» Material for the task
__________________________________________________
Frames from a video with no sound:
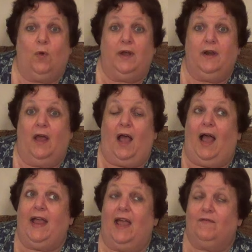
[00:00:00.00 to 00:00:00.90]
one
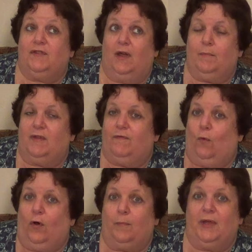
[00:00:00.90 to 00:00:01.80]
I have done
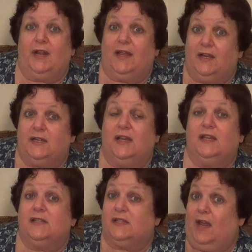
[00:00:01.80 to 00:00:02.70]
before, but it
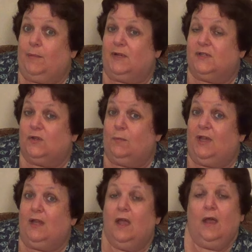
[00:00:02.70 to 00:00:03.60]
is time
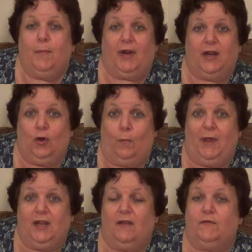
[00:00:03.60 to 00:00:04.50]
consuming. But I know
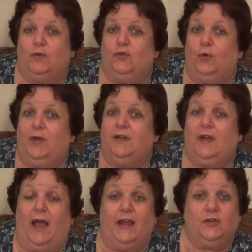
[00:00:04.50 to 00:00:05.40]
many of you do it.
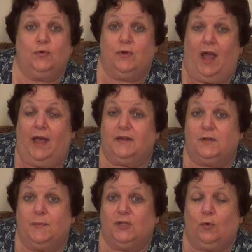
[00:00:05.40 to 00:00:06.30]
I do not,
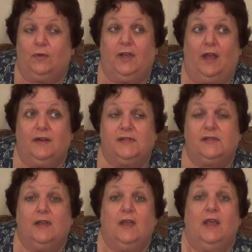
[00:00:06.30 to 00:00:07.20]
to be totally
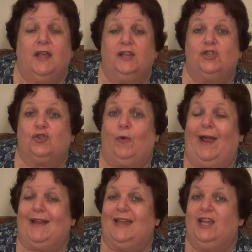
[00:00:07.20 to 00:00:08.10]
honest, is
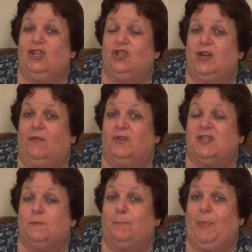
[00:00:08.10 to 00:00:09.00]
track each and every
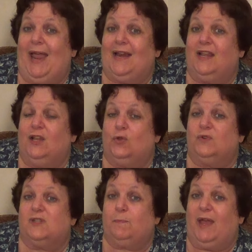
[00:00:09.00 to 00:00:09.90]
penny you
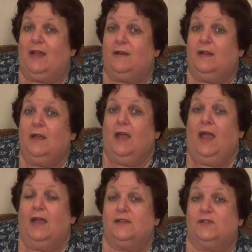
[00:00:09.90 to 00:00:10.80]
spend,
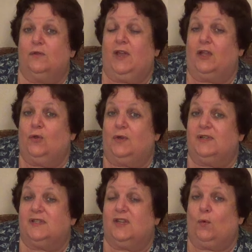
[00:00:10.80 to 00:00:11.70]
and so that you
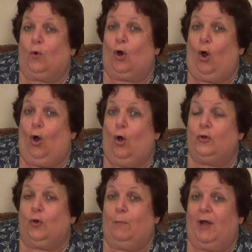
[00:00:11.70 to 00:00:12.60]
can see where
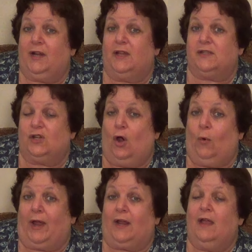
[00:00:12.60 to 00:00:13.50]
all your money is
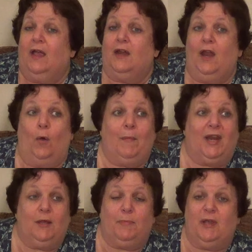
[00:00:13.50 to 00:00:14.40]
going. Now
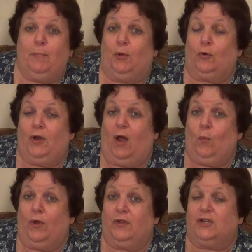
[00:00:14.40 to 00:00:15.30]
many people are
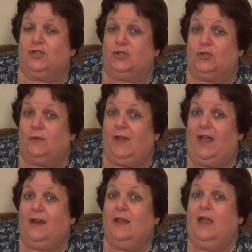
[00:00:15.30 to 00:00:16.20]
not willing to do
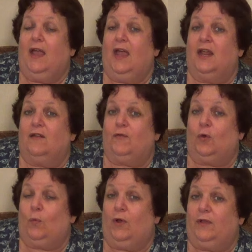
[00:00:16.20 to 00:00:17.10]
that. And if
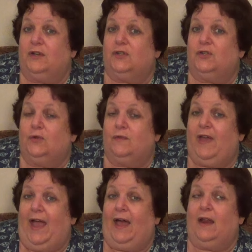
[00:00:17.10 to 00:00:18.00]
you're willing to do
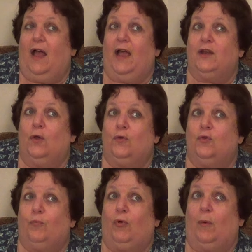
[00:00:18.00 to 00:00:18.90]
that, I know
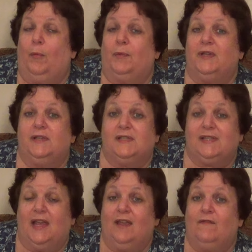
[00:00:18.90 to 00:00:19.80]
you probably
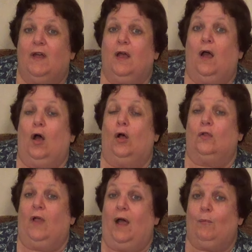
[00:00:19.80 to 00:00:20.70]
save a
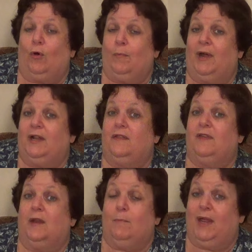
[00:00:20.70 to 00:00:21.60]
lot more money
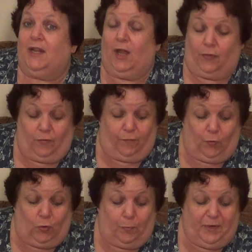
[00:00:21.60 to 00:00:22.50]
than many other
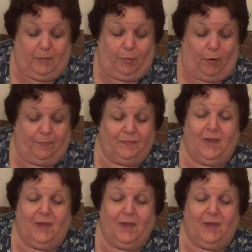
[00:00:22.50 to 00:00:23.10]
frugal people.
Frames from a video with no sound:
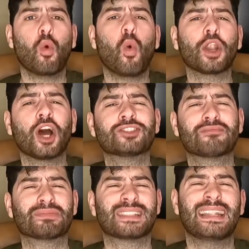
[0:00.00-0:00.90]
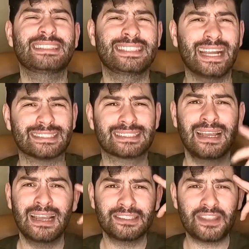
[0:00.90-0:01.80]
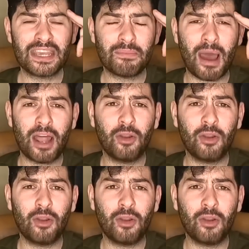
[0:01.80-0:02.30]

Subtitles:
100% yes. Think about it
__________________________________________________
» Work required
The answer must repeat every line of the listing exactly and leave the pictures out.

» Response box
Frames from a video with no sound:
[00:00:00.00 to 00:00:00.90]
one
[00:00:00.90 to 00:00:01.80]
I have done
[00:00:01.80 to 00:00:02.70]
before, but it
[00:00:02.70 to 00:00:03.60]
is time
[00:00:03.60 to 00:00:04.50]
consuming. But I know
[00:00:04.50 to 00:00:05.40]
many of you do it.
[00:00:05.40 to 00:00:06.30]
I do not,
[00:00:06.30 to 00:00:07.20]
to be totally
[00:00:07.20 to 00:00:08.10]
honest, is
[00:00:08.10 to 00:00:09.00]
track each and every
[00:00:09.00 to 00:00:09.90]
penny you
[00:00:09.90 to 00:00:10.80]
spend,
[00:00:10.80 to 00:00:11.70]
and so that you
[00:00:11.70 to 00:00:12.60]
can see where
[00:00:12.60 to 00:00:13.50]
all your money is
[00:00:13.50 to 00:00:14.40]
going. Now
[00:00:14.40 to 00:00:15.30]
many people are
[00:00:15.30 to 00:00:16.20]
not willing to do
[00:00:16.20 to 00:00:17.10]
that. And if
[00:00:17.10 to 00:00:18.00]
you're willing to do
[00:00:18.00 to 00:00:18.90]
that, I know
[00:00:18.90 to 00:00:19.80]
you probably
[00:00:19.80 to 00:00:20.70]
save a
[00:00:20.70 to 00:00:21.60]
lot more money
[00:00:21.60 to 00:00:22.50]
than many other
[00:00:22.50 to 00:00:23.10]
frugal people.
Frames from a video with no sound:
[0:00.00-0:00.90]
[0:00.90-0:01.80]
[0:01.80-0:02.30]

Subtitles:
100% yes. Think about it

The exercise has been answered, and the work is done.